## INPUT DATA

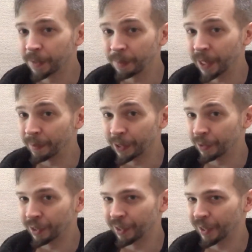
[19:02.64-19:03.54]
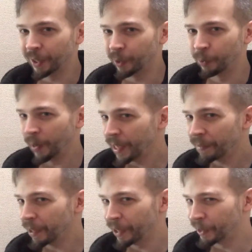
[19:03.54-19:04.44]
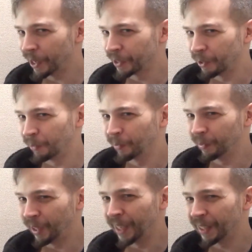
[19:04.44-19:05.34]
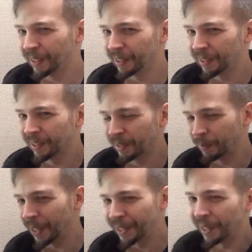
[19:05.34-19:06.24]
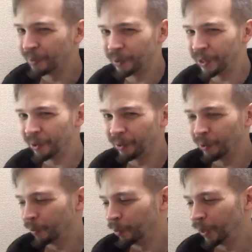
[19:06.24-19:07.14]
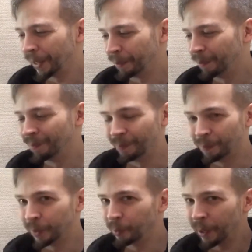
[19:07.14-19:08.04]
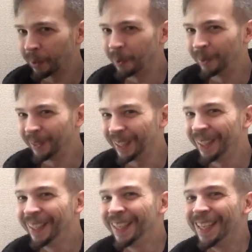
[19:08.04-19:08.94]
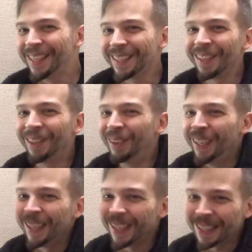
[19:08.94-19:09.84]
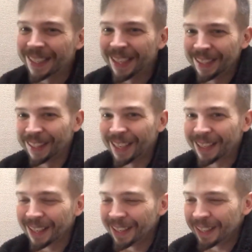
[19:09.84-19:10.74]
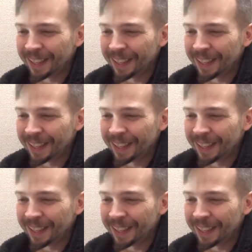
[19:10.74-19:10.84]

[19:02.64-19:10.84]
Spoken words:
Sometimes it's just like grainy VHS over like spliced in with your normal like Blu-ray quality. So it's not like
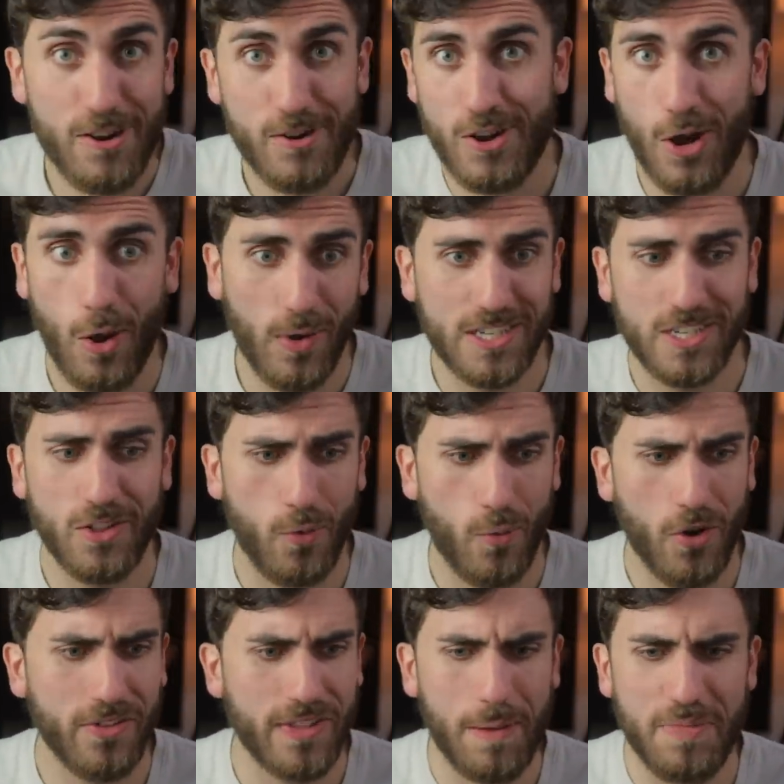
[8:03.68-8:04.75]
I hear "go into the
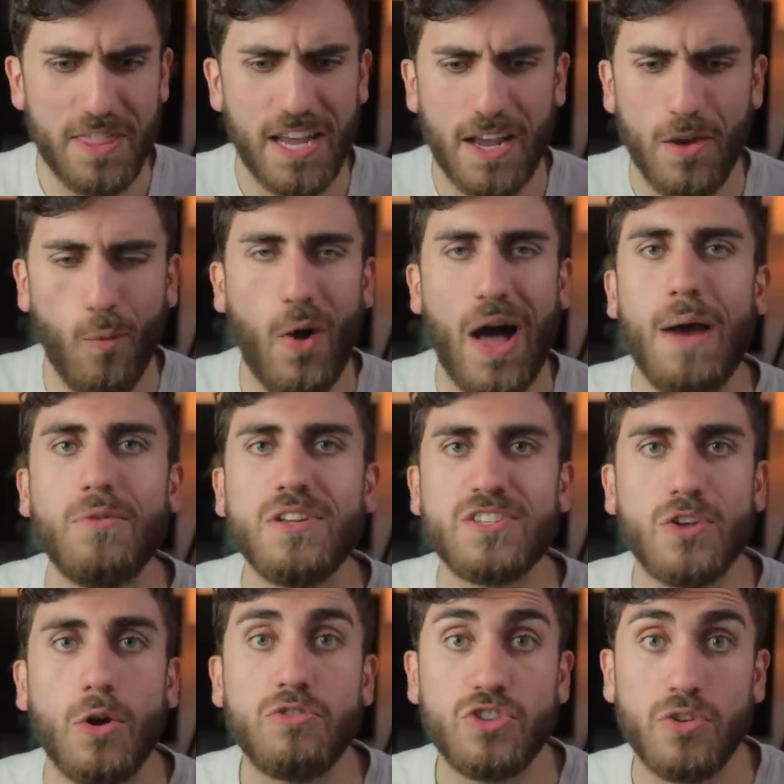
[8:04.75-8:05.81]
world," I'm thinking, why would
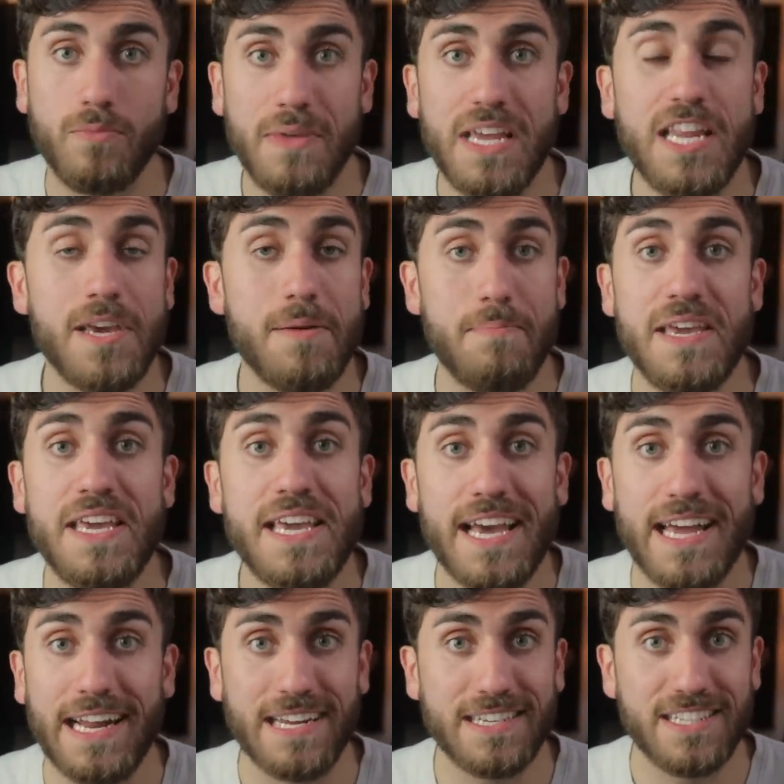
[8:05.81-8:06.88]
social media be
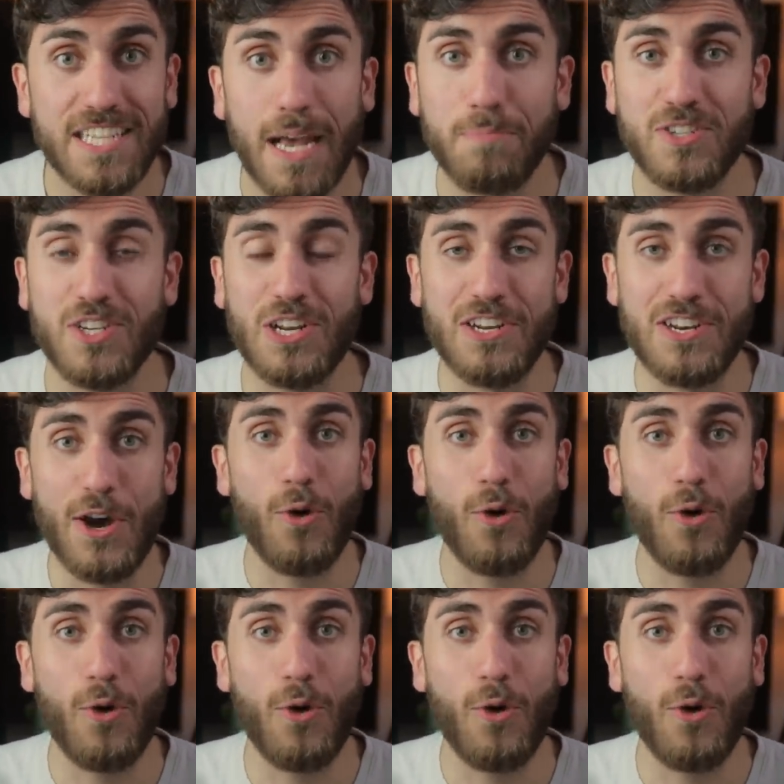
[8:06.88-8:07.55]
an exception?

## TASK INSTRUCTIONS
Print all the lines above exactly as they are, but without the pictures.

## ANSWER AREA
[19:02.64-19:03.54]
[19:03.54-19:04.44]
[19:04.44-19:05.34]
[19:05.34-19:06.24]
[19:06.24-19:07.14]
[19:07.14-19:08.04]
[19:08.04-19:08.94]
[19:08.94-19:09.84]
[19:09.84-19:10.74]
[19:10.74-19:10.84]

[19:02.64-19:10.84]
Spoken words:
Sometimes it's just like grainy VHS over like spliced in with your normal like Blu-ray quality. So it's not like
[8:03.68-8:04.75]
I hear "go into the
[8:04.75-8:05.81]
world," I'm thinking, why would
[8:05.81-8:06.88]
social media be
[8:06.88-8:07.55]
an exception?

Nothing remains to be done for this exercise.